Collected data
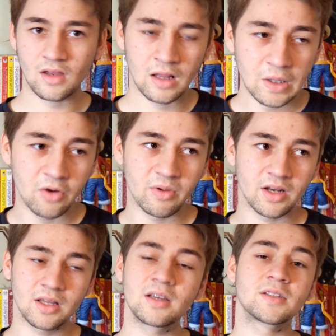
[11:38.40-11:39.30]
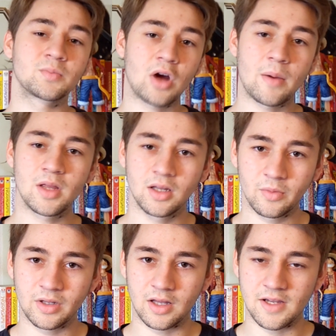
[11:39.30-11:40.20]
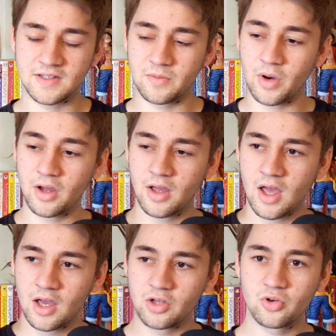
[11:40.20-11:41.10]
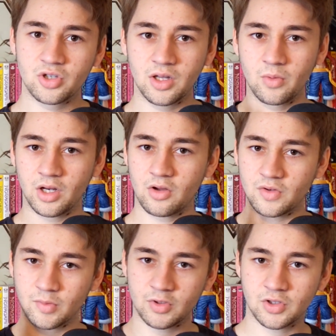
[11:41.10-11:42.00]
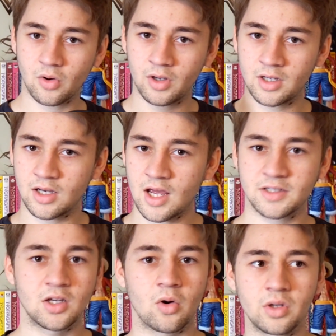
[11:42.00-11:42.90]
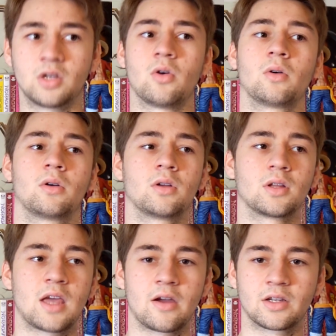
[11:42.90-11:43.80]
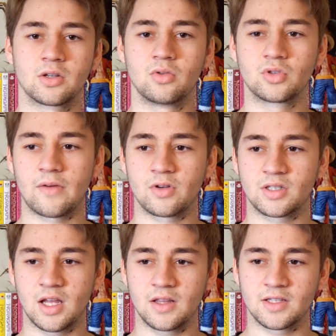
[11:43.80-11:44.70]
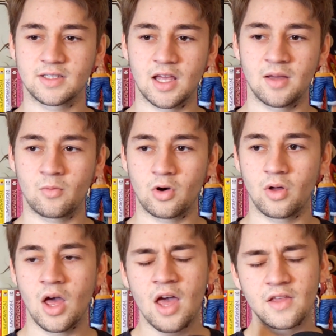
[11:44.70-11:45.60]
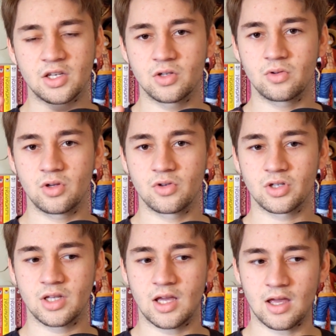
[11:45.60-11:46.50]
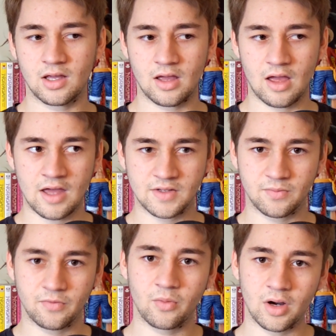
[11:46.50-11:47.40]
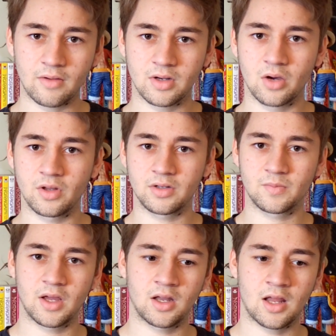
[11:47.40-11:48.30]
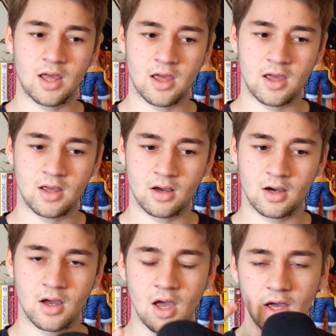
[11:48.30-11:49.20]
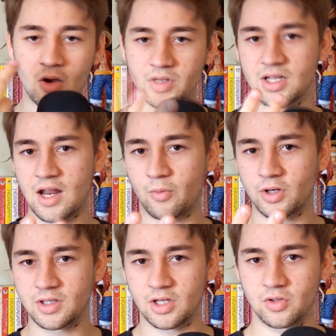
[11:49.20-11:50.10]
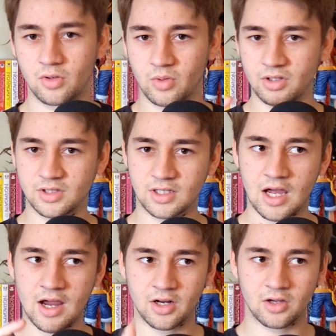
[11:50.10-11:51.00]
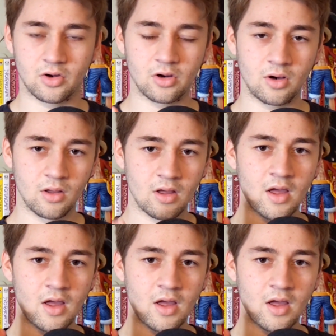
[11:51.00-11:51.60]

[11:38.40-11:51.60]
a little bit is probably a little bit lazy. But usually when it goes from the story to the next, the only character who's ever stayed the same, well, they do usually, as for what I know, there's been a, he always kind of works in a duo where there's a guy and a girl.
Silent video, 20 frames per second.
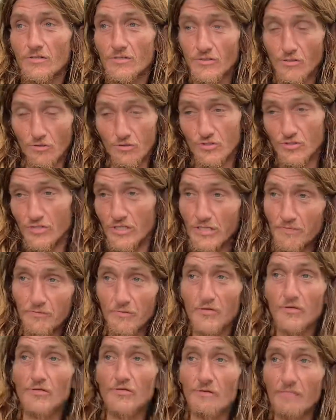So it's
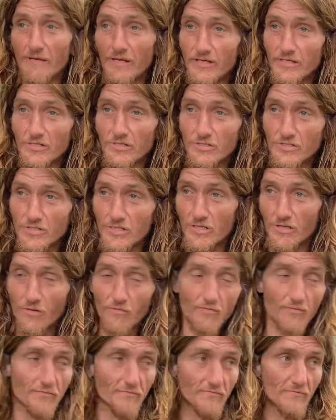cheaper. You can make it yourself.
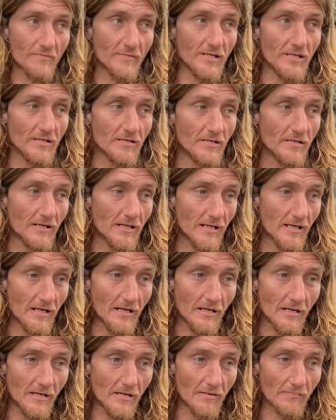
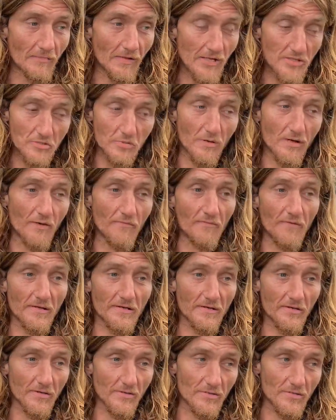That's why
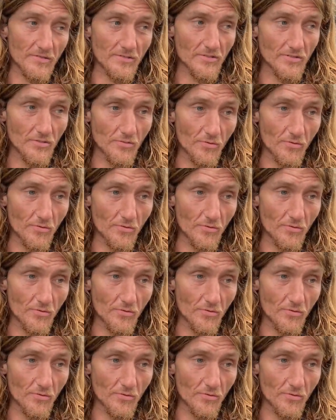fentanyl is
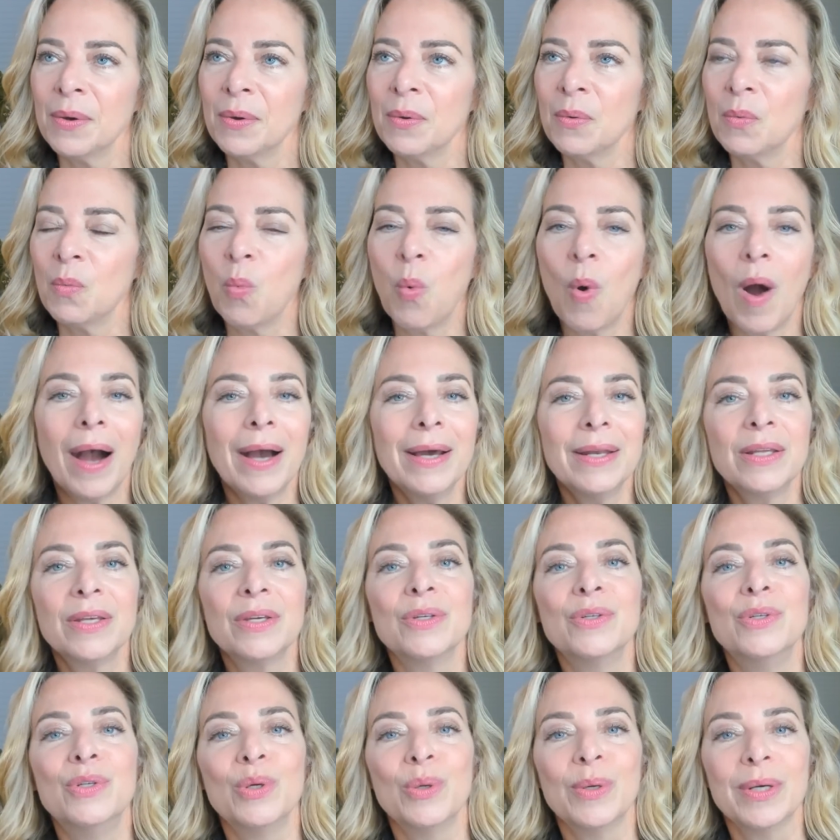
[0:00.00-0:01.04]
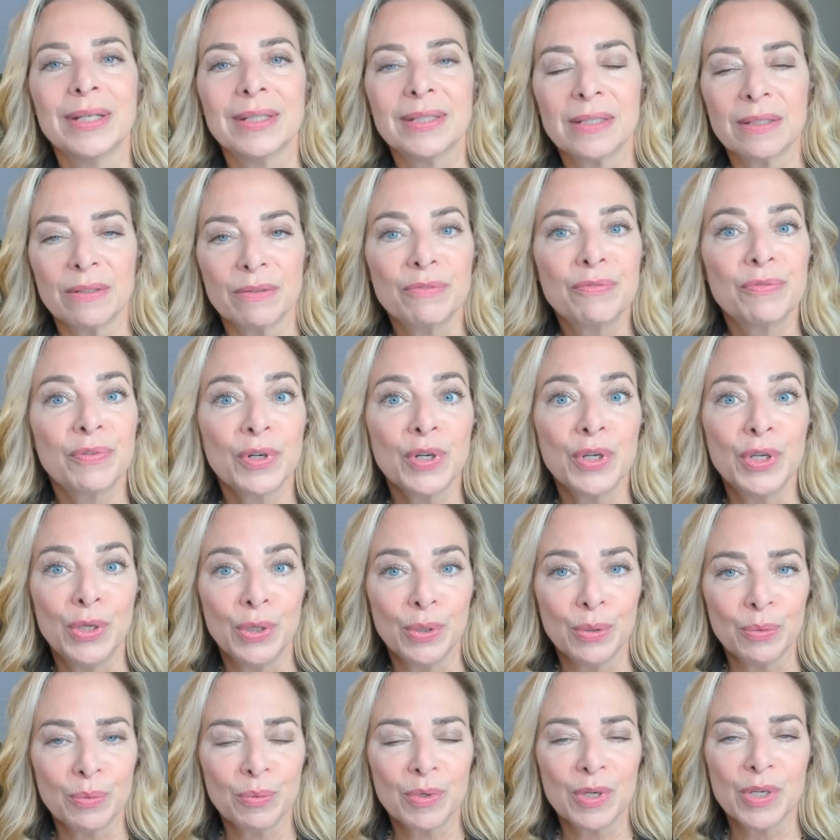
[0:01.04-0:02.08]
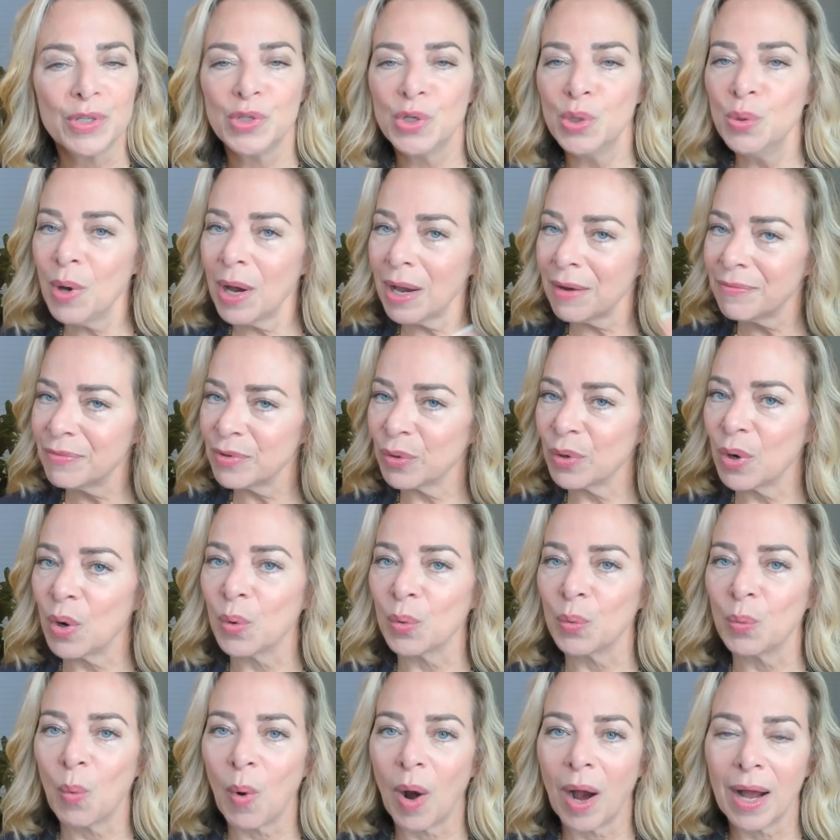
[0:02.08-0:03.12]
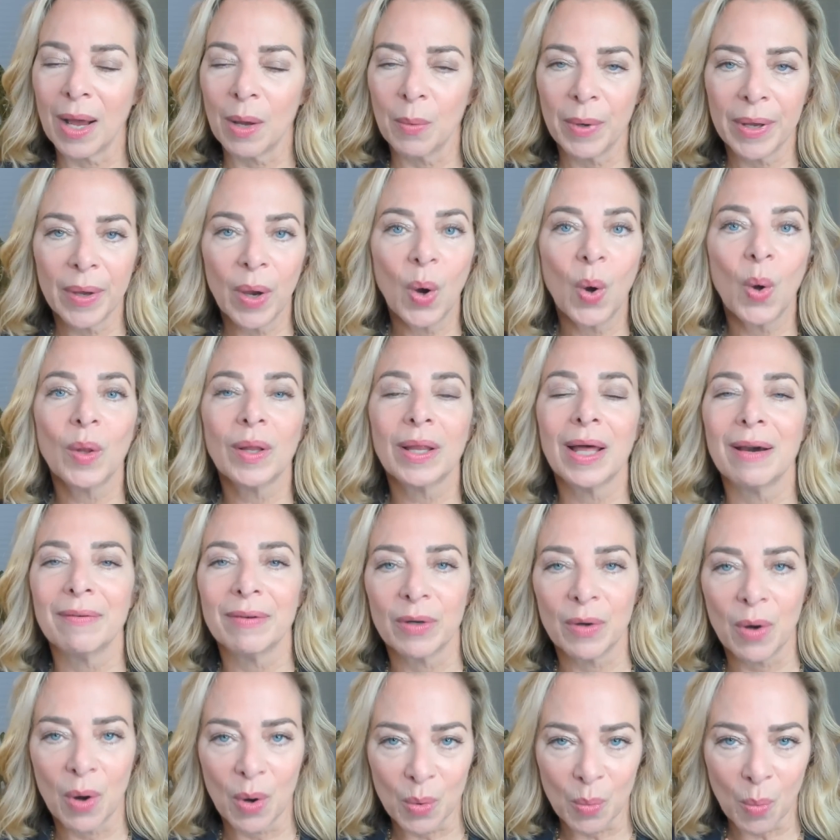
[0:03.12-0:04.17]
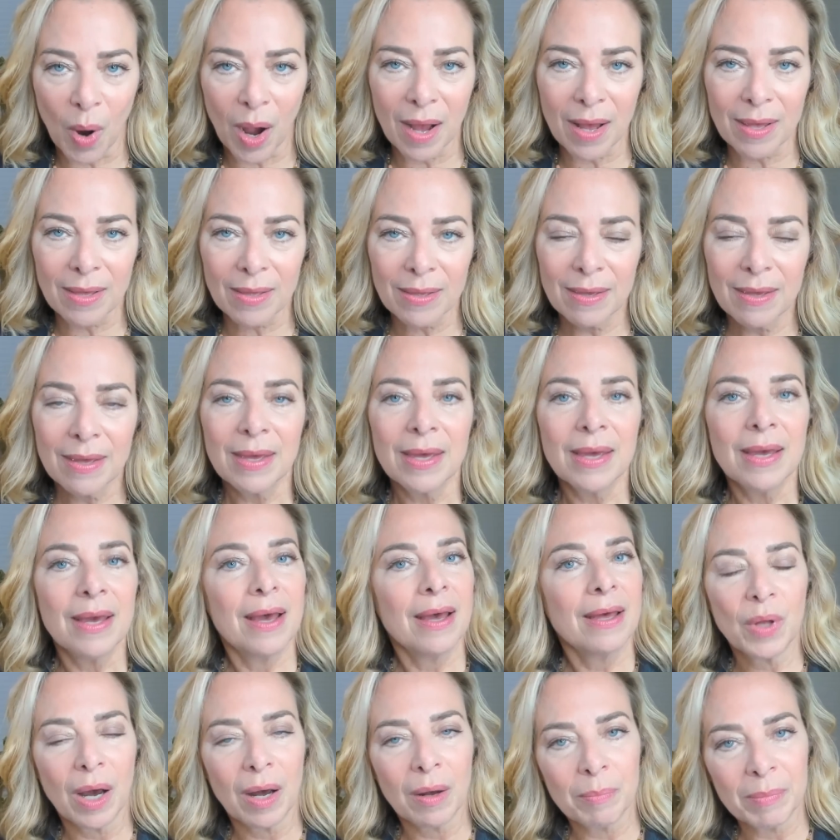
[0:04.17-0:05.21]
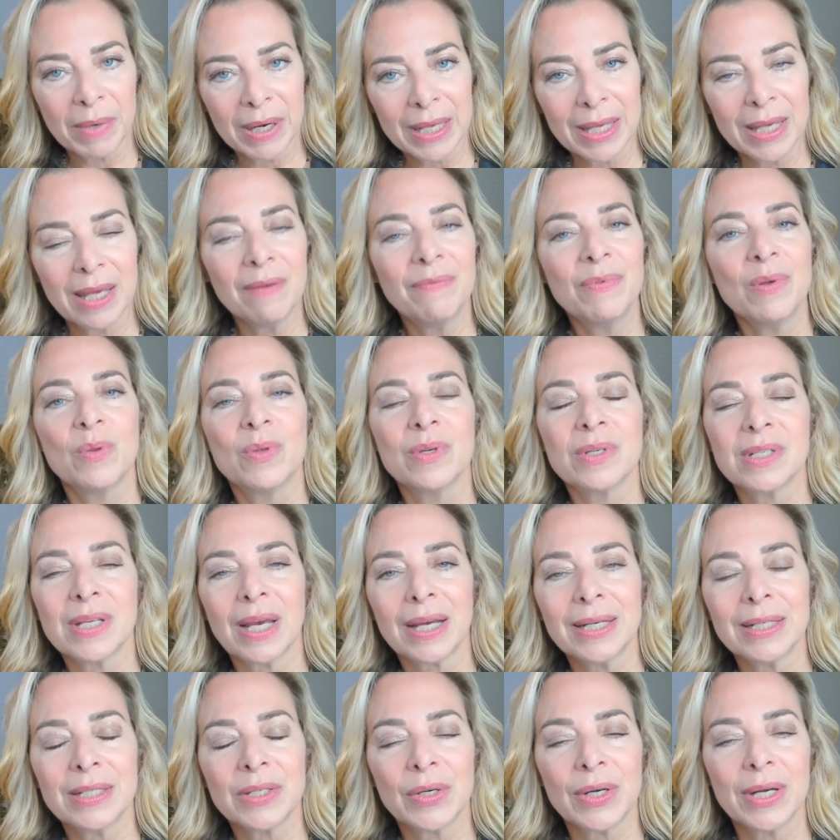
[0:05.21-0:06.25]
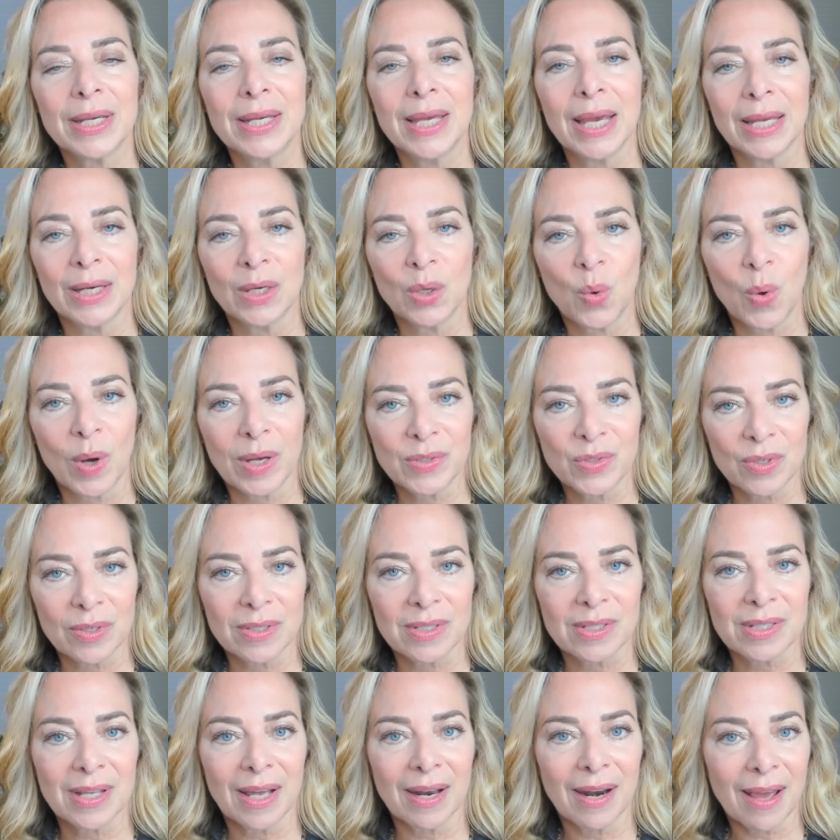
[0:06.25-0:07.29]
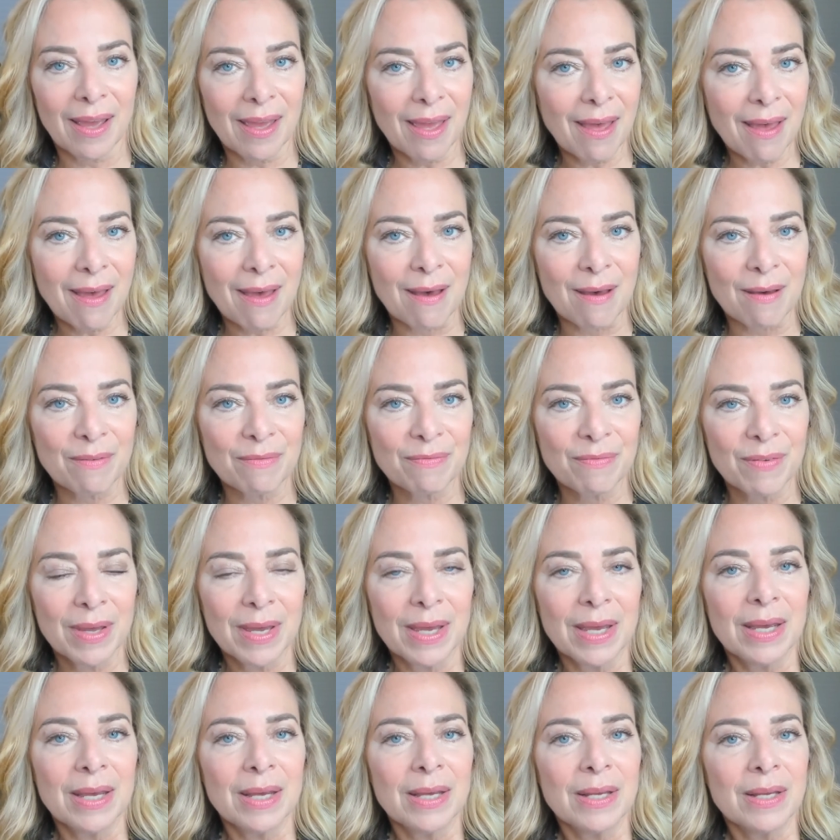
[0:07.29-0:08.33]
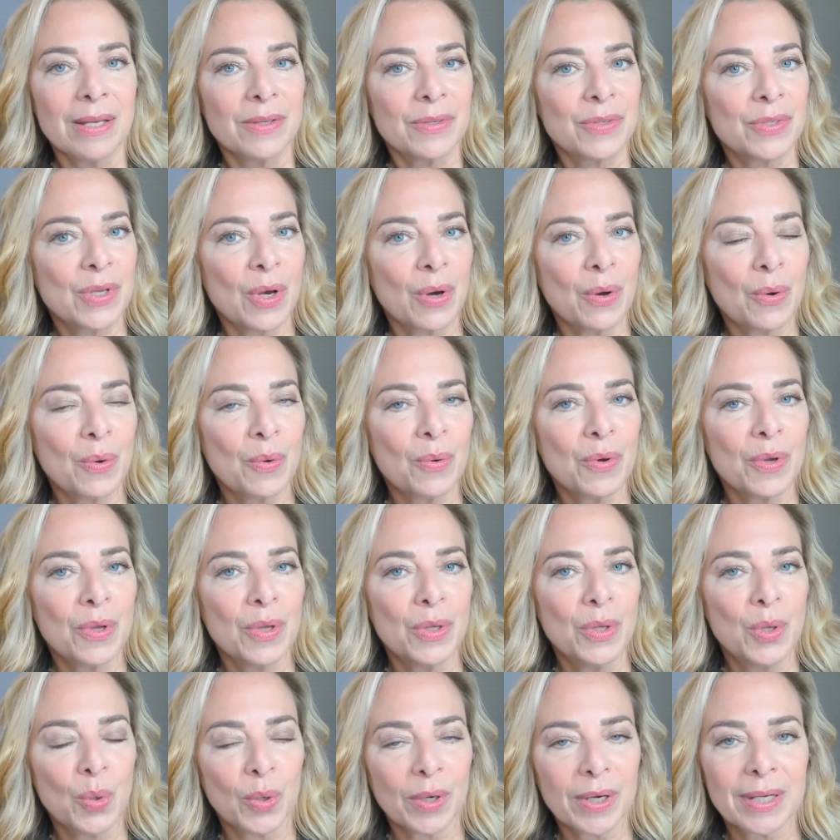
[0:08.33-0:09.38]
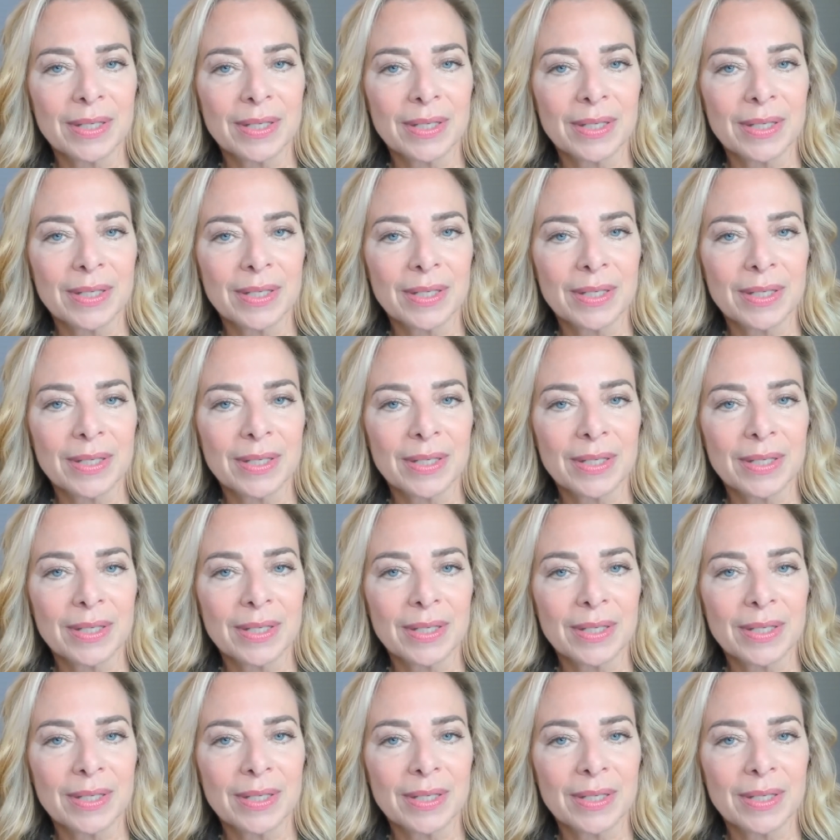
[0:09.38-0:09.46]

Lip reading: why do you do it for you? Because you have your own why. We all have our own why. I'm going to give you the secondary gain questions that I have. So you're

EXERCISE DESCRIPTION: Write out only the lines from the one that contains "[11:48.30-11:49.20]" through the last line of the records above, both included, word for word and without the pictures.

RESPONSE BELOW:
[11:48.30-11:49.20]
[11:49.20-11:50.10]
[11:50.10-11:51.00]
[11:51.00-11:51.60]

[11:38.40-11:51.60]
a little bit is probably a little bit lazy. But usually when it goes from the story to the next, the only character who's ever stayed the same, well, they do usually, as for what I know, there's been a, he always kind of works in a duo where there's a guy and a girl.
Silent video, 20 frames per second.
So it's
cheaper. You can make it yourself.
That's why
fentanyl is
[0:00.00-0:01.04]
[0:01.04-0:02.08]
[0:02.08-0:03.12]
[0:03.12-0:04.17]
[0:04.17-0:05.21]
[0:05.21-0:06.25]
[0:06.25-0:07.29]
[0:07.29-0:08.33]
[0:08.33-0:09.38]
[0:09.38-0:09.46]

Lip reading: why do you do it for you? Because you have your own why. We all have our own why. I'm going to give you the secondary gain questions that I have. So you're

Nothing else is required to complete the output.